How do I grep/awk multiple lines from a cluster based on a pattern?

Question

is there a way I can grep/awk multiple lines from a cluster based on a pattern?

I have a file as follows:

File.txt

>Cluster1
1 rabbit eats carrot 
2 Lion is the king of jungle
3 Dogs loves toys 
4 Cats loves mice 
>Cluster2
1 Horse loves grass 
2 Giraffes love leaves
3 Hippos love water
>Cluster3
1 Snakes love trees 
2 Sharks love fish
3 Tigers love bushes 
4 Cats love toys
5 Dogs love food
>Cluster4
1 Leopards love running 
2 Dogs love toys
3 Cats love food
>Cluster5
1 rabbit eats carrot 
2 Leopards love running
3 Cats love food

And the pattern is - "Dogs", I would like the output to be:

>Cluster1
1 rabbit eats carrot 
2 Lion is the king of jungle
3 Dogs loves toys 
4 Cats loves mice
>Cluster3
1 Snakes love trees 
2 Sharks love fish
3 Tigers love bushes 
4 Cats love toys
5 Dogs love food
>Cluster4
1 Leopards love running 
2 Dogs love toys
3 Cats love food

Is this possible?

ikegami · Accepted Answer · 2020-10-20T02:29:52.680

3

perl -0777ne'print grep /\bDogs\b/, split /^(?=>)/m, $_' file

or

perl -ne'
   sub p { print $buf if $buf =~ /\bDogs\b/; }
   if (/^>/) { p(); $buf = ""; }
   $buf .= $_;
   END { p() }
' file

Notes:

The first version loads the entire file into memory (but not the second).
Both versions search the first line of the record as well as the subsequent lines.
You can place the second program all on one line if you want.
These address two bugs in karakfa's answer:
- These don't add a leading blank line if the first record doesn't match.
- These don't remove the final line feed if the last record doesn't match.
Related: Specifying file to process to Perl one-liner.

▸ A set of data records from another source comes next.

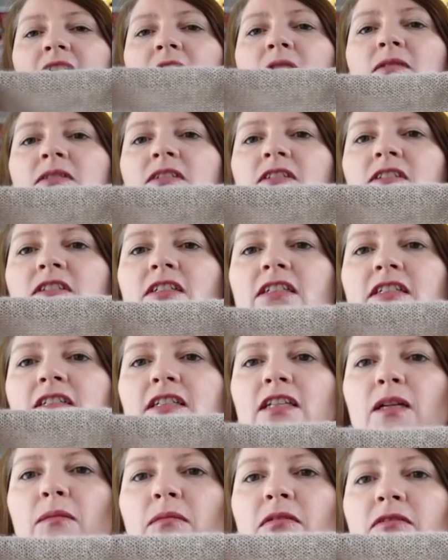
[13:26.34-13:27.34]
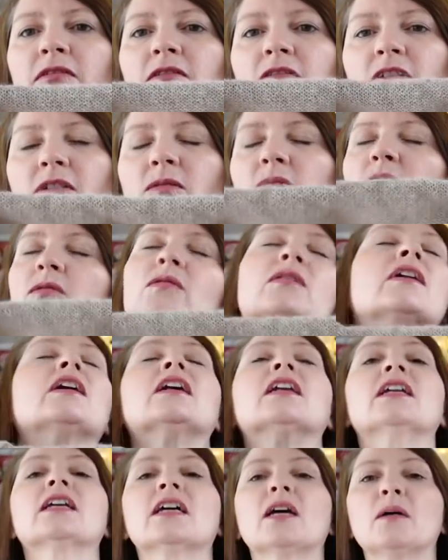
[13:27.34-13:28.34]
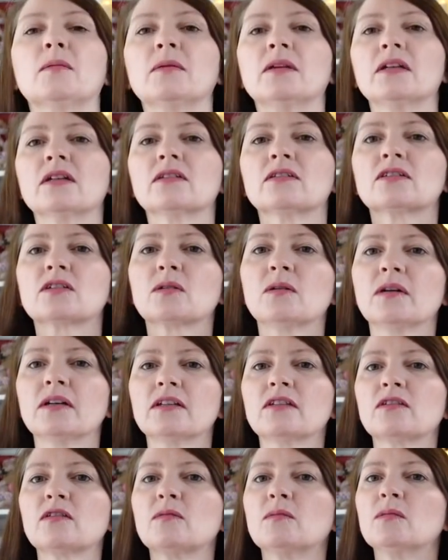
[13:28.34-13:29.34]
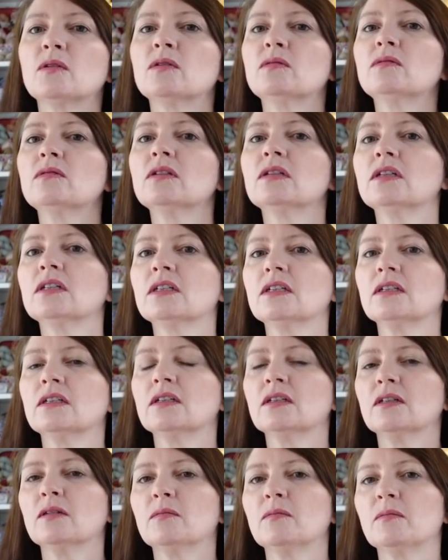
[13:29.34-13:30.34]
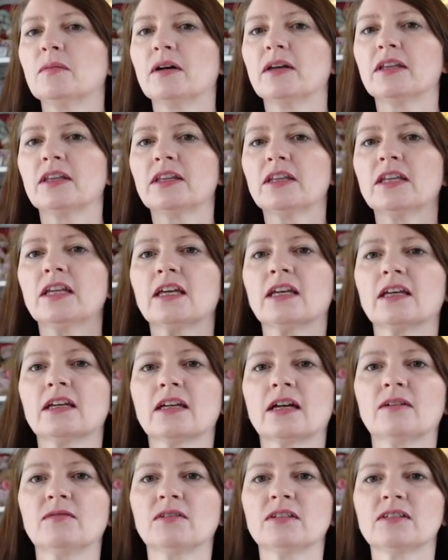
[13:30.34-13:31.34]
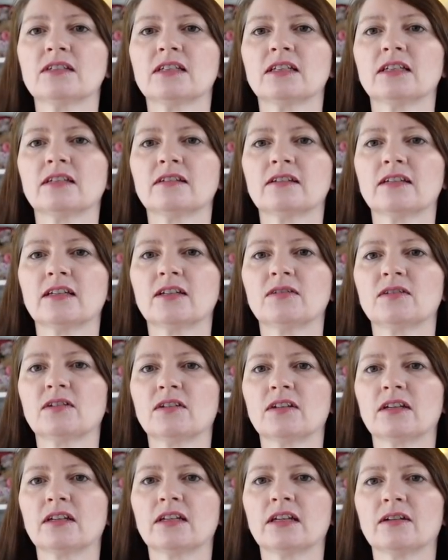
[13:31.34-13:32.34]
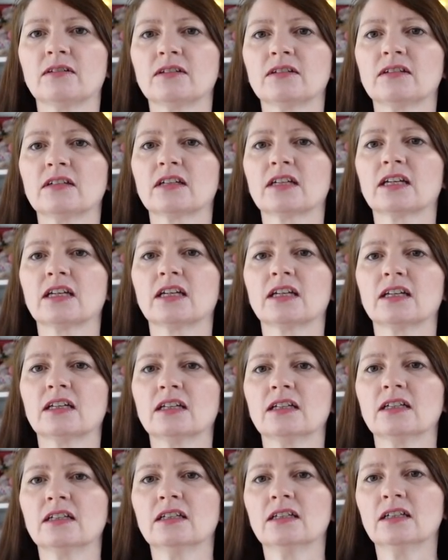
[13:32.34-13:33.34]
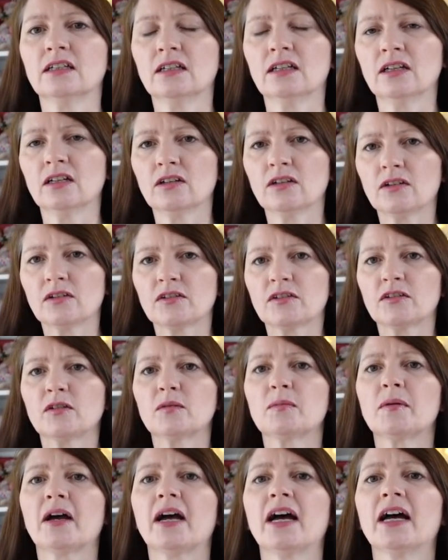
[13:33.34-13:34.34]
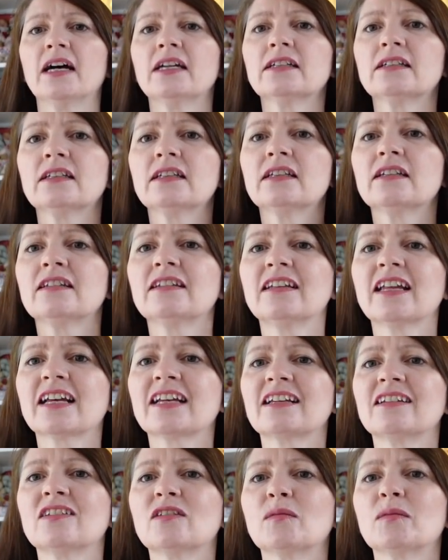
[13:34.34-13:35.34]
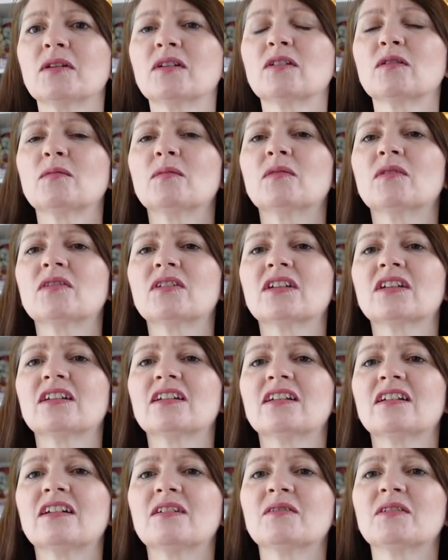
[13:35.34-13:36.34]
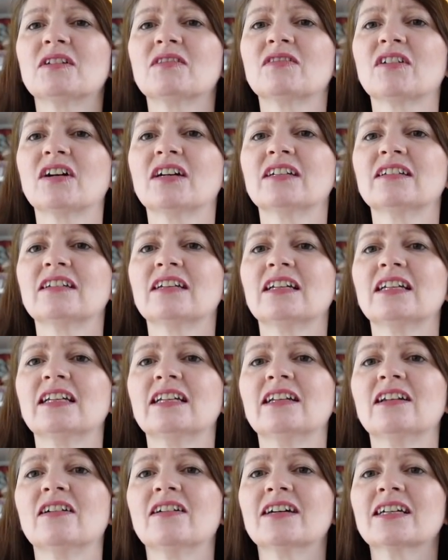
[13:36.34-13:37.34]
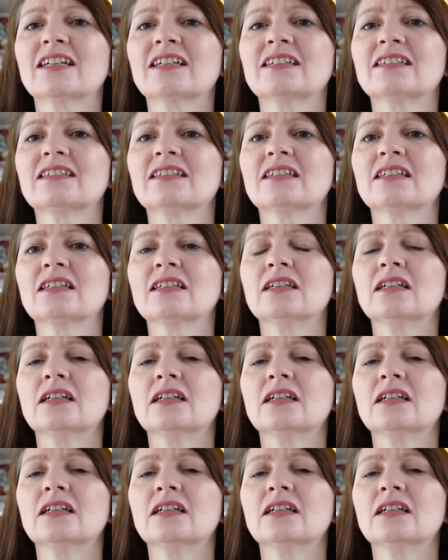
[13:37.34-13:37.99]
I was just knitting it before and it was all curling up, it looked quite small. I think, having seen the sleeves on it now, it's looking not too bad. This neck is a bit smaller than I would have ideally liked.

edited Oct 20 '20 at 02:29

answered Oct 19 '20 at 23:55

ikegami

367,544
15
269
518

Thank you ikegami! Worked like a charm! And thank you for the explanation - its really useful. – cms72 Oct 20 '20 at 02:36
1

I didn't really explain them. /// The first reads the whole file as a line (`-0777`), splits it on the zero-width string that precedes a `>` at the start of line, filters out the blocks that don't match the word `Dogs`, then print those that remain. /// The second accumulate lines until it sees `>` at the start of a line. Then, it prints the accumulated lines if they contain the word `Dogs`. Either way, the accumulated lines are cleared. The check is performed once more at the end of the file. – ikegami Oct 20 '20 at 02:39
Wow - Thanks ikegami! – cms72 Oct 20 '20 at 10:03

score 2 · Answer 2 · answered Oct 19 '20 at 23:38

2

with multi-char RS support (i.e. gawk)

$ awk -v RS='(^|\n)>Cluster' -v ORS='' '/Dogs/{print rt $0} {rt=RT}' file

>Cluster1
1 rabbit eats carrot
2 Lion is the king of jungle
3 Dogs loves toys
4 Cats loves mice
>Cluster3
1 Snakes love trees
2 Sharks love fish
3 Tigers love bushes
4 Cats love toys
5 Dogs love food
>Cluster4
1 Leopards love running
2 Dogs love toys
3 Cats love food

answered Oct 19 '20 at 23:38

karakfa

66,216
7
41
56

@ikegami It won't capture the first one, where there is no preceding new line. – karakfa Oct 19 '20 at 23:41
Yeah, the default value for RS is a line feed, so saying the first line must start with the value of RS makes no sense. – ikegami Oct 19 '20 at 23:45
@ikegami it won't be captured as a record separator but part of the first record instead. Easy to test, for example not printing `rt` will show. – karakfa Oct 19 '20 at 23:45
@ikegami it's not just style, but idiomatic use. – karakfa Oct 19 '20 at 23:48
1

There's a small bug: Your solution displays a leading blank line if the first record doesn't match. (`/\bDogs\b/` is probably better than `/Dogs/`.) (This is probably a FASTA file, in which case `>` is better than `>Cluster`.) Deleted my other comments. – ikegami Oct 19 '20 at 23:50
Correct, it's either leading blank line or ending blank line with slight change with this approach. Pattern will match as a regex, for word match you can add the boundaries. Not clear in the question. – karakfa Oct 19 '20 at 23:54
Thanks karakfa - I should have made it clear in the question that it is a FASTA file. But I really appreciate your answer using awk - which I could use for other things! – cms72 Oct 20 '20 at 02:40

Polar Bear · Answer 3 · 2020-10-20T17:10:14.710

0

Demo code which takes an argument of search parameter, reads file line by line (low memory requirements).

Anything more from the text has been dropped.